(Beginning of RECORD EXTRACTS)

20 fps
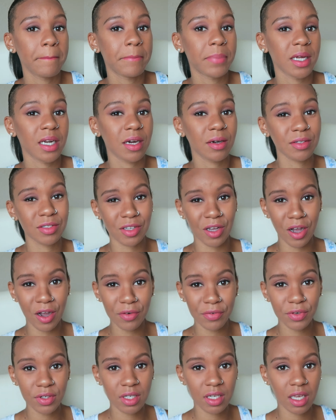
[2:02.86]
but I was
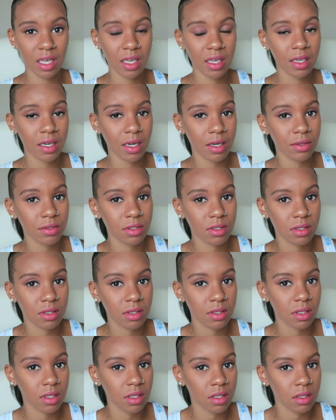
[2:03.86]
offered cake and I was
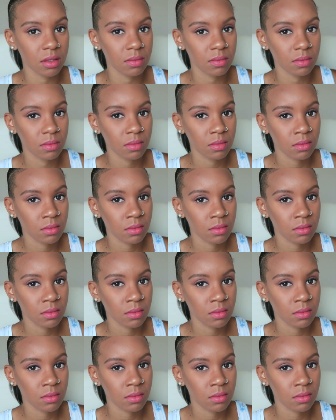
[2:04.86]
just like,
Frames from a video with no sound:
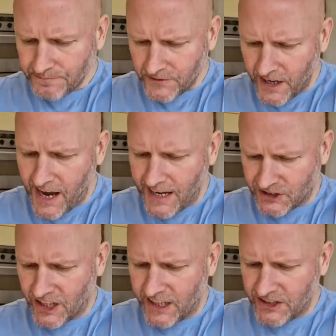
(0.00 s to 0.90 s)
They are
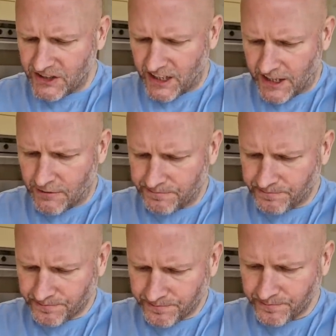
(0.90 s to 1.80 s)
tasty.
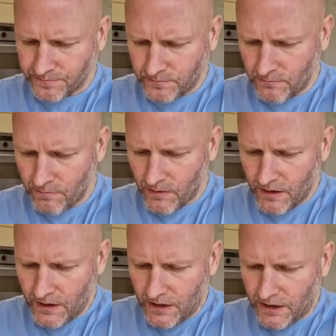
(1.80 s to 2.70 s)

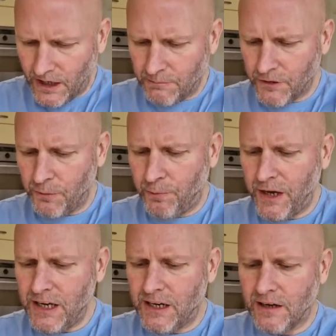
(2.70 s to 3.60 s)
The
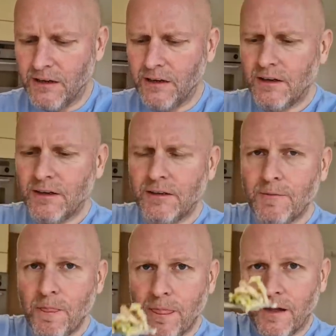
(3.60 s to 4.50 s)
pea,
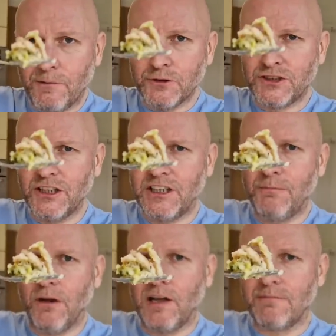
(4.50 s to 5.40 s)
I was thinking
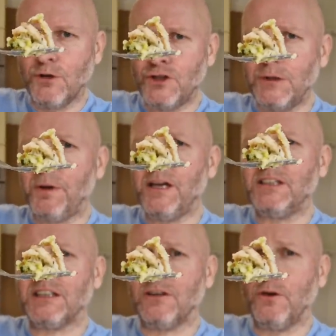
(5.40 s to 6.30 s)
more like mushy
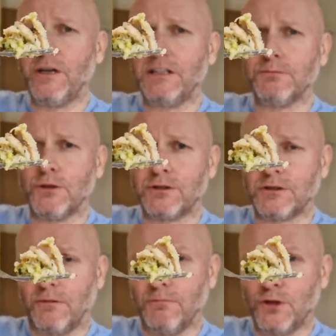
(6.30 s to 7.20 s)
peas, and I know it is
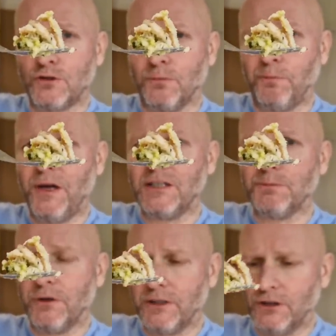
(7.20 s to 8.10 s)
mushed up peas,
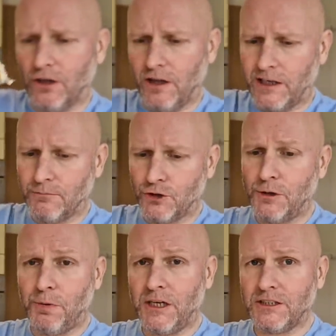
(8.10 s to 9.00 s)
but it's not like mushy
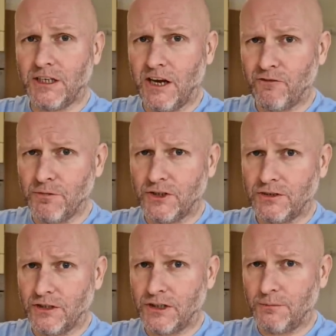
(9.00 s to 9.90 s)
peas you get from
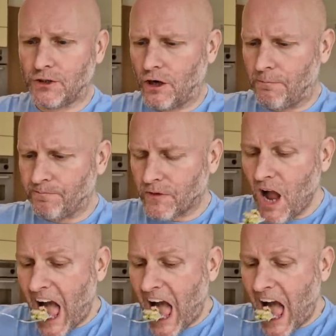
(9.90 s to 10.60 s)
the chip shop.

(End of RECORD EXTRACTS)

ABOUT THIS EXERCISE: With the pictures left out, return all the material above exactly.

TASK RESULT:
20 fps
[2:02.86]
but I was
[2:03.86]
offered cake and I was
[2:04.86]
just like,
Frames from a video with no sound:
(0.00 s to 0.90 s)
They are
(0.90 s to 1.80 s)
tasty.
(1.80 s to 2.70 s)

(2.70 s to 3.60 s)
The
(3.60 s to 4.50 s)
pea,
(4.50 s to 5.40 s)
I was thinking
(5.40 s to 6.30 s)
more like mushy
(6.30 s to 7.20 s)
peas, and I know it is
(7.20 s to 8.10 s)
mushed up peas,
(8.10 s to 9.00 s)
but it's not like mushy
(9.00 s to 9.90 s)
peas you get from
(9.90 s to 10.60 s)
the chip shop.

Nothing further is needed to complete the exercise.